Changing the Narrative on Careers in Aging

Among the many harmful stereotypes about aging, perhaps one of the most injurious is the notion that a career spent working with older adults is less fulfilling than one spent working with younger people.

Leaders of the Age-Friendly Teaneck community initiative are trying to change that narrative through a summer internship program that exposes high school students to the diverse and enriching career pathways in the field of aging.

In October, leaders of the initiative published a guide to its “Exploring Careers in Aging” internship in the hope of persuading others to replicate the program.

Age-Friendly Teaneck will present its internship toolkit guide at InnovAGING NJ Summit 2024on March 22, 2024, a virtual event organized by the Rutgers School of Social Work, Hub for Aging Collaboration.

This toolkit and Age-Friendly Teaneck’s efforts to promote the concept of exposing young people to careers in aging comes at a time when advocates are trying to foster solutions to the shortages of elder-care workers in New Jersey.

In 2022, New Jersey Advocates for Aging Well (NJAAW) joined with Paraprofessional Healthcare Institute (PHI), a national organization focused on developing the direct-care workforce, to create the Essential Jobs, Essential Care NJ coalition.

That initiative has engaged many stakeholders in New Jersey in the goal of developing strategies to recruit, train and retain direct-care workers, a long underpaid and poorly supported segment of the healthcare workforce.

Rooted in these efforts is the awareness that jobs in the field of aging are under-valued in our society, leading to lower compensation, fewer pathways to advancement and less promotion of these career roles to young people.

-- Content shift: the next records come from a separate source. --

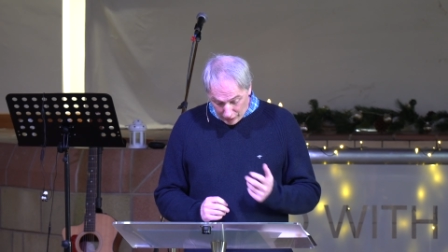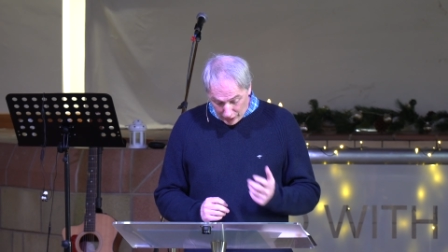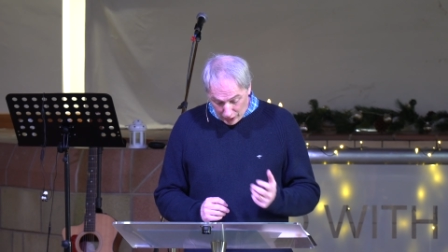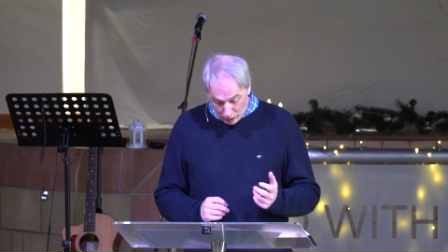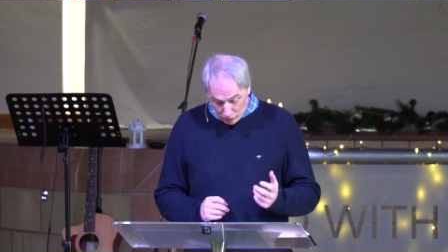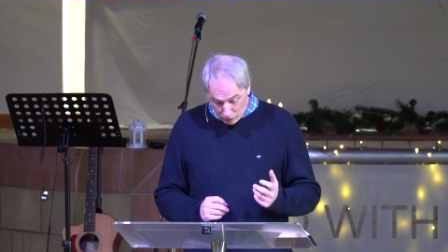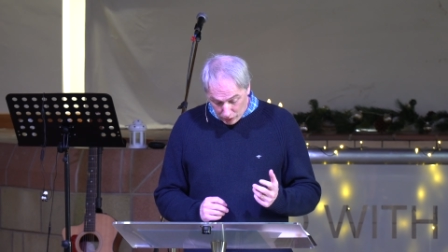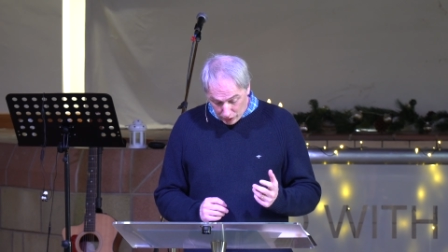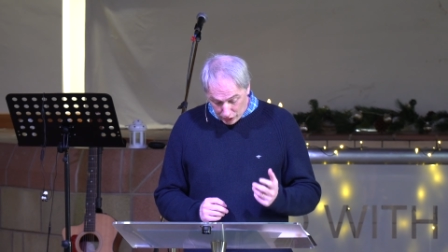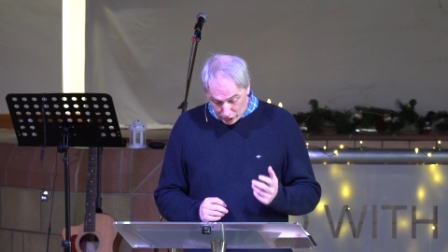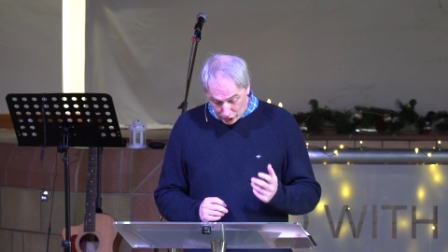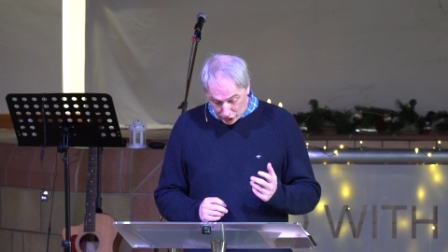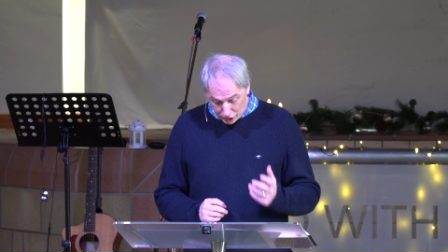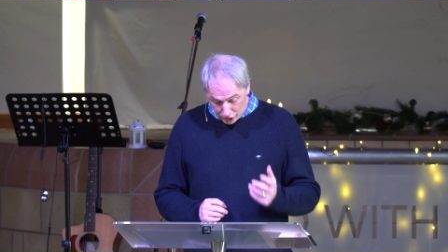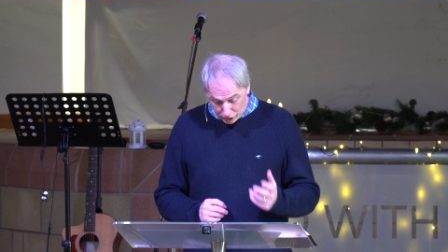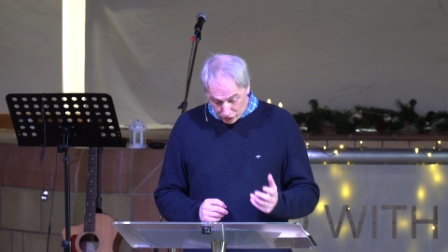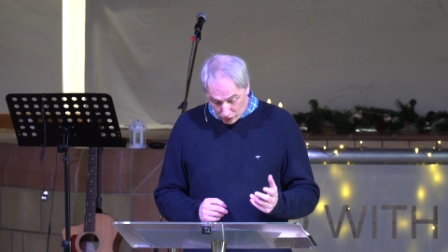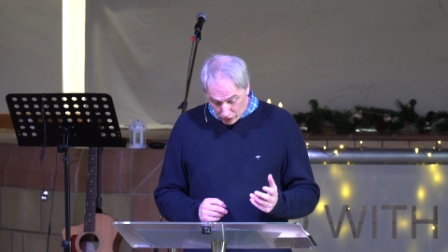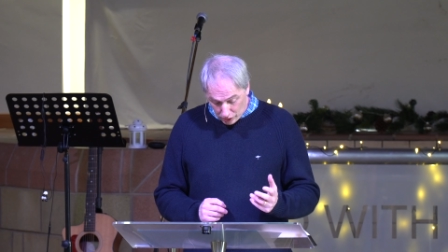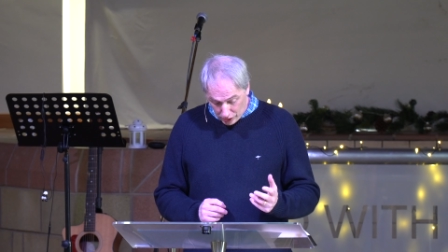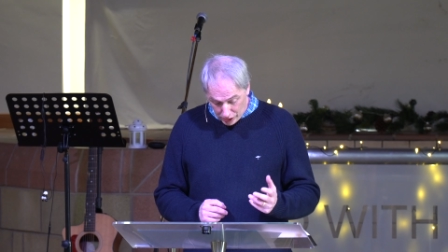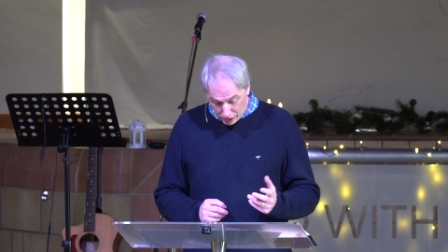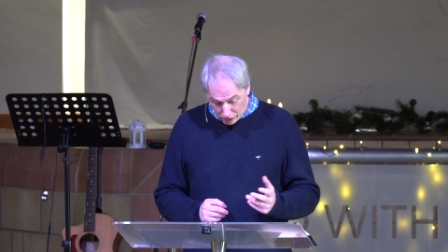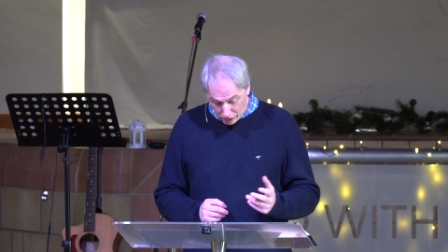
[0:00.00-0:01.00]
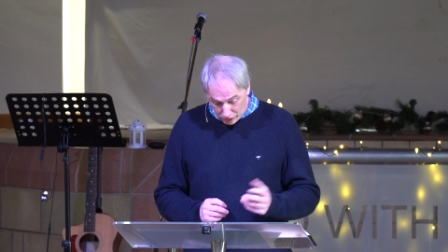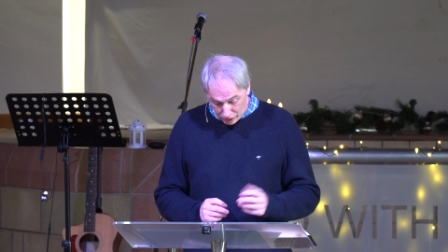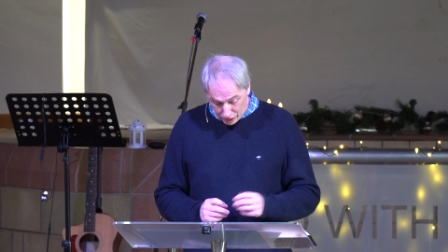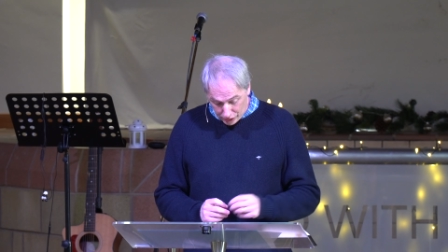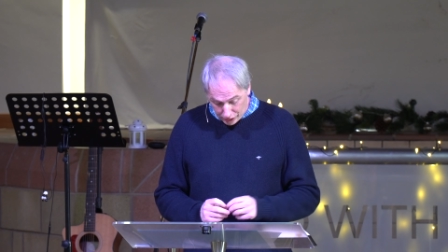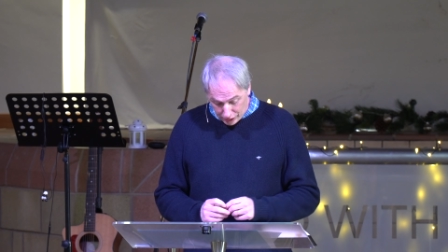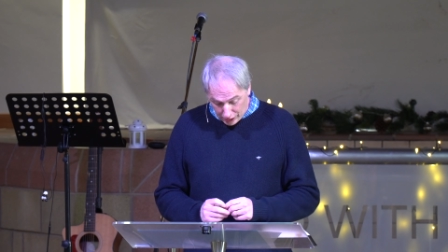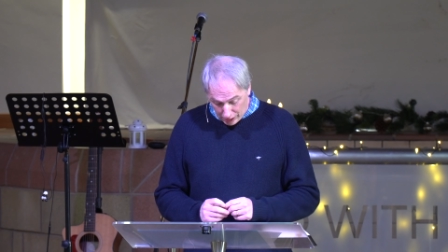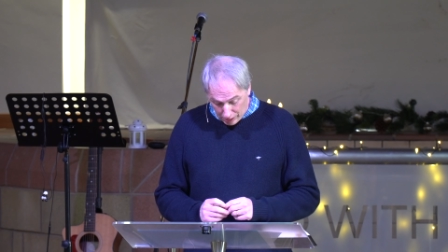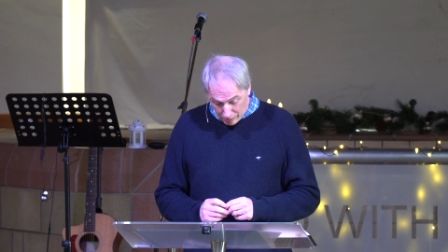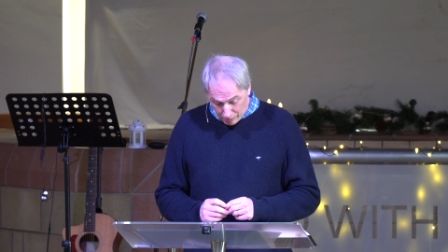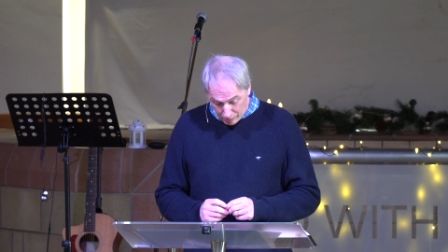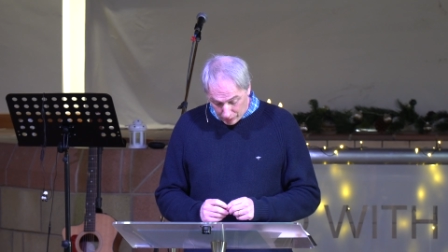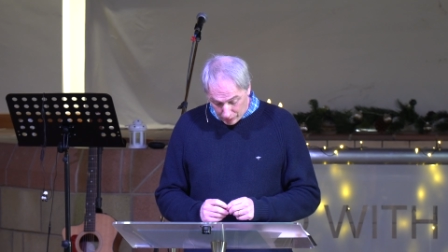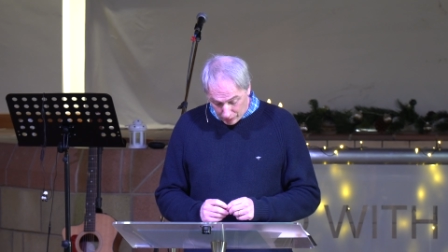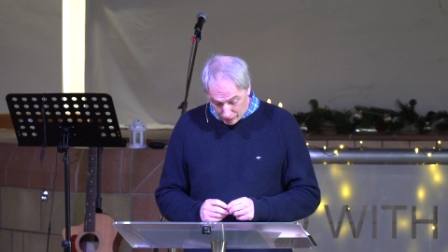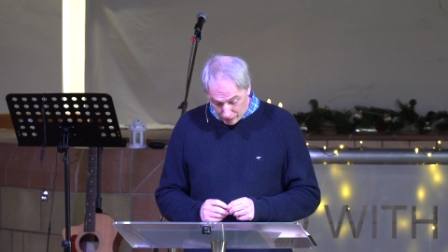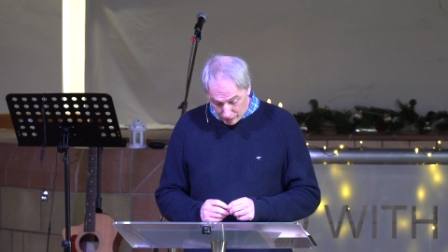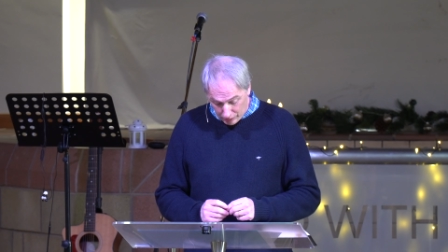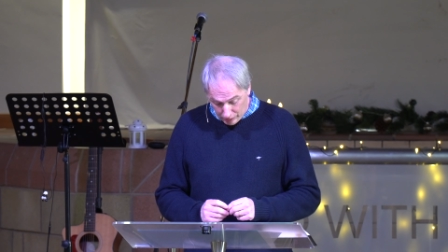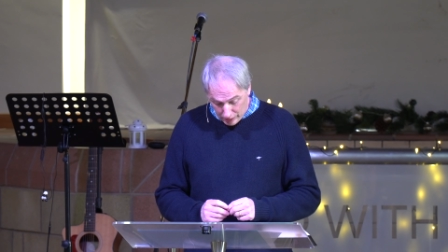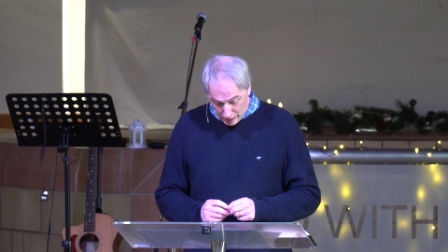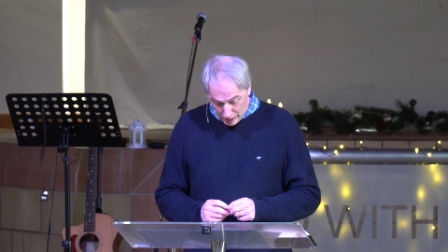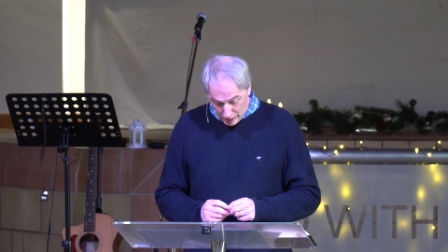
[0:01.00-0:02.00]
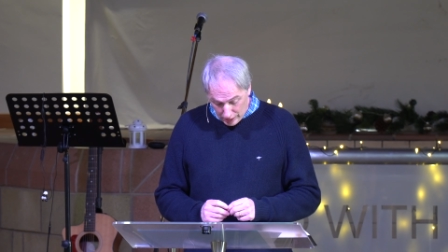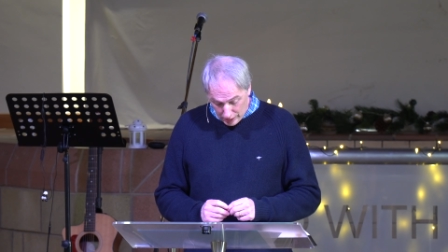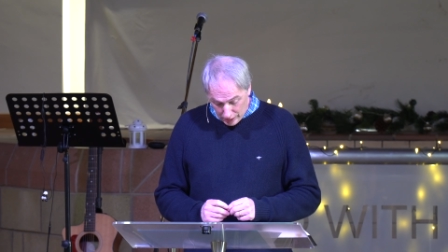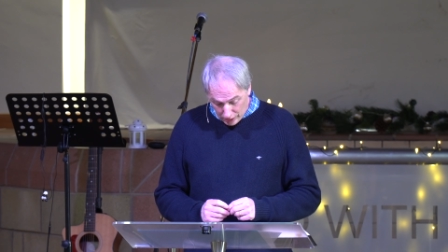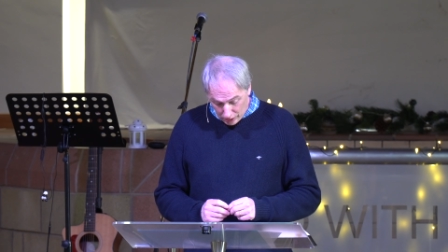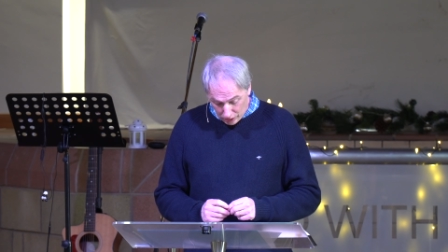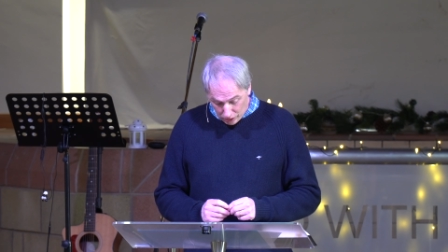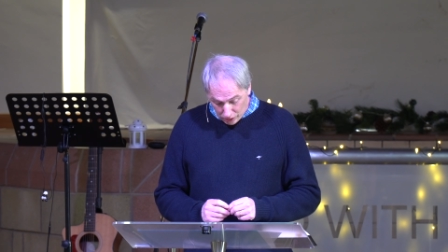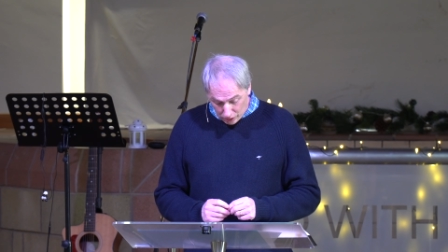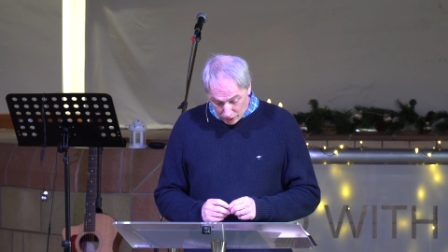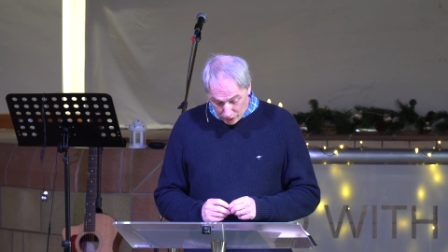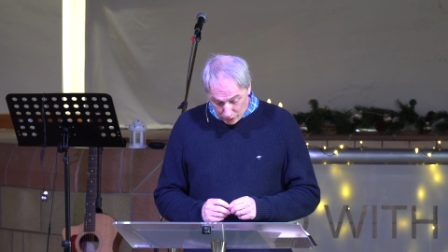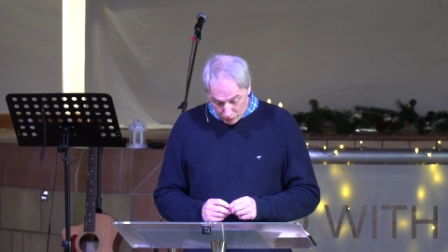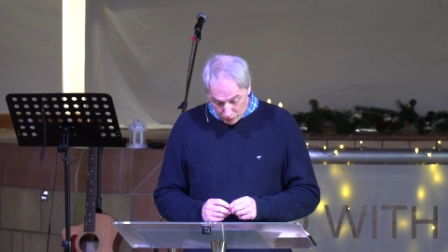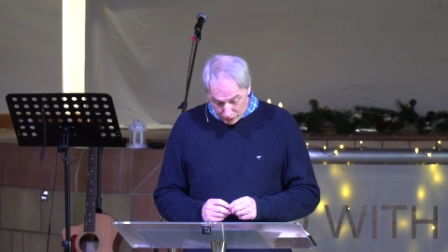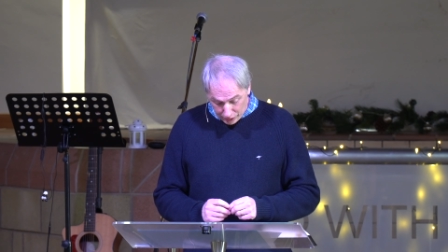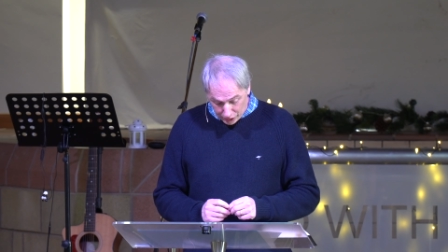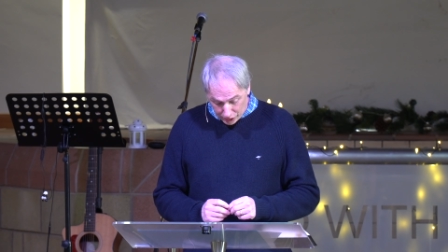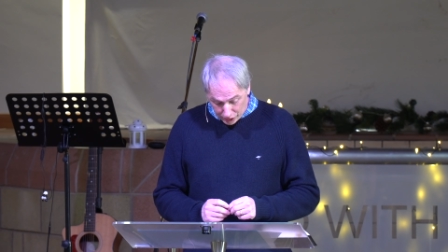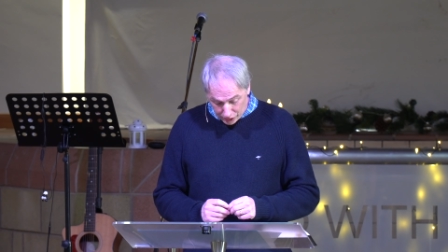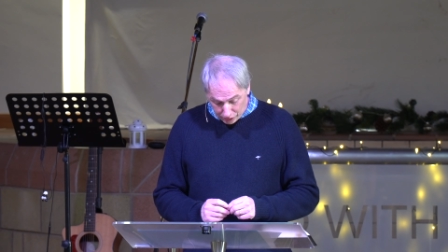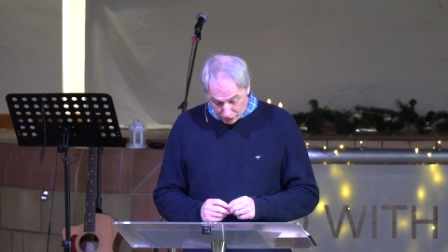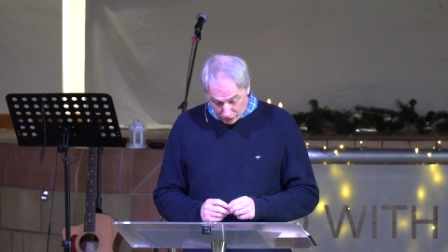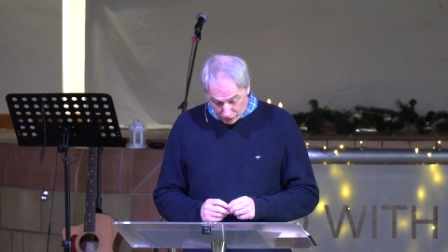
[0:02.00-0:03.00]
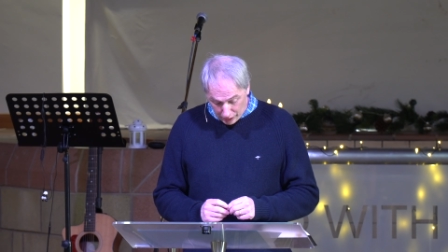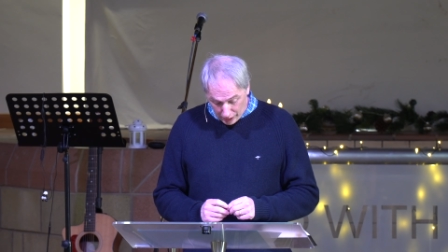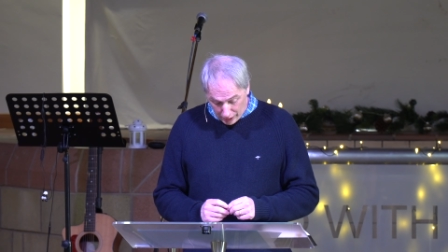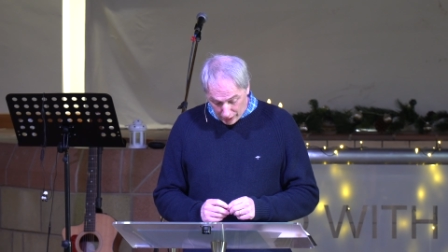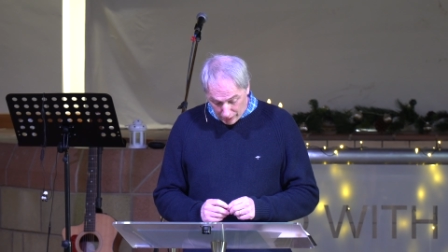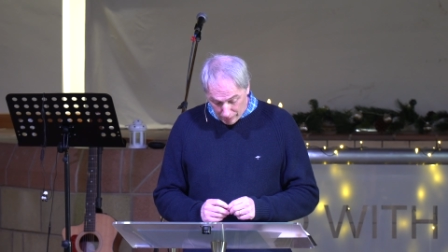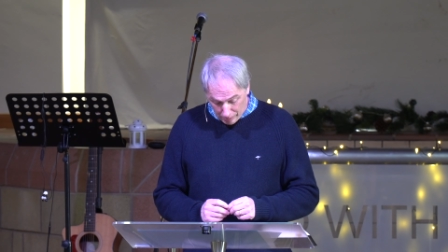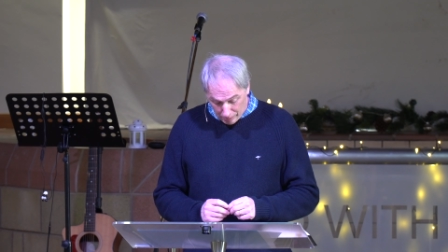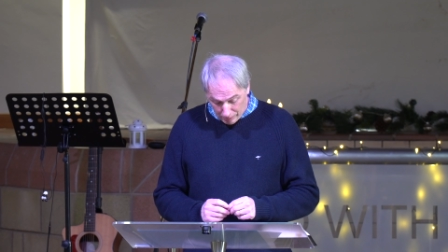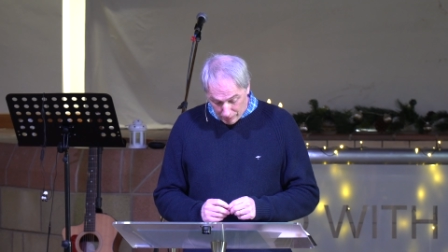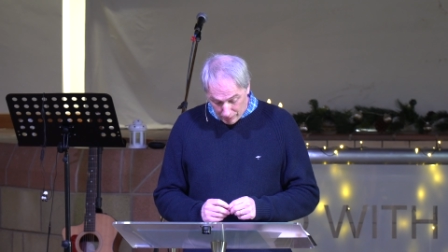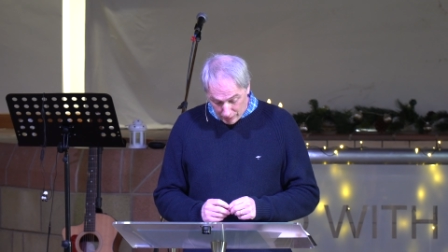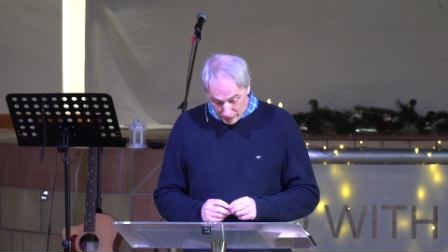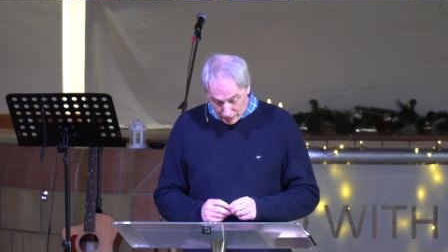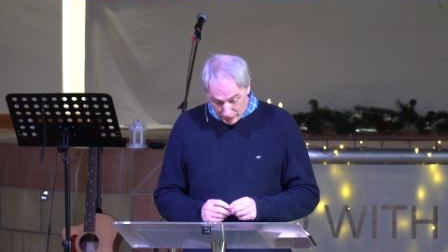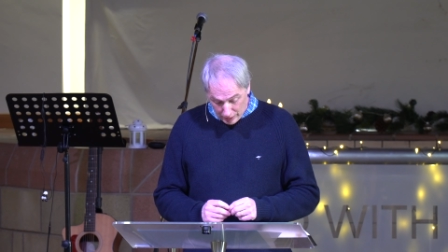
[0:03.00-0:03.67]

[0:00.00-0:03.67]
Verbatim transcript: anyone destroys God's temple, God will destroy him,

The four-week-long Age-Friendly Teaneck internship program has sought to broaden the high school students’ awareness of elder-connected careers.

“The interns in our program have arrived thinking that aging careers consisted solely of jobs as nurses, doctors, or something in the medical realm,” said Age-Friendly Teaneck Project Director EJ Vizzi. “We arrange for them to meet with social workers, recreation directors, elder law attorneys, aging-in-place tech entrepreneurs, senior living administrators, and a host of other professional roles unfamiliar to them.”

The first internships were held in the summers of 2018 and 2019, before a 2-year pandemic hiatus, resuming in 2022 and 2023. The internship curriculum has expanded each year as Age-Friendly Teaneck worked to increase its community and provider partnerships.

The toolkit includes a curriculum development guide, strategies for securing internship partnerships and tips on finding funding to pay for staff costs and stipends for the student interns.

“As we’ve built this program out, we decided to share what we’ve created so that others might duplicate it,” Vizzi said. “We are also exploring ways to expand our own program, such as by offering more education on aging careers during the academic year or developing a parallel program for college-age students.”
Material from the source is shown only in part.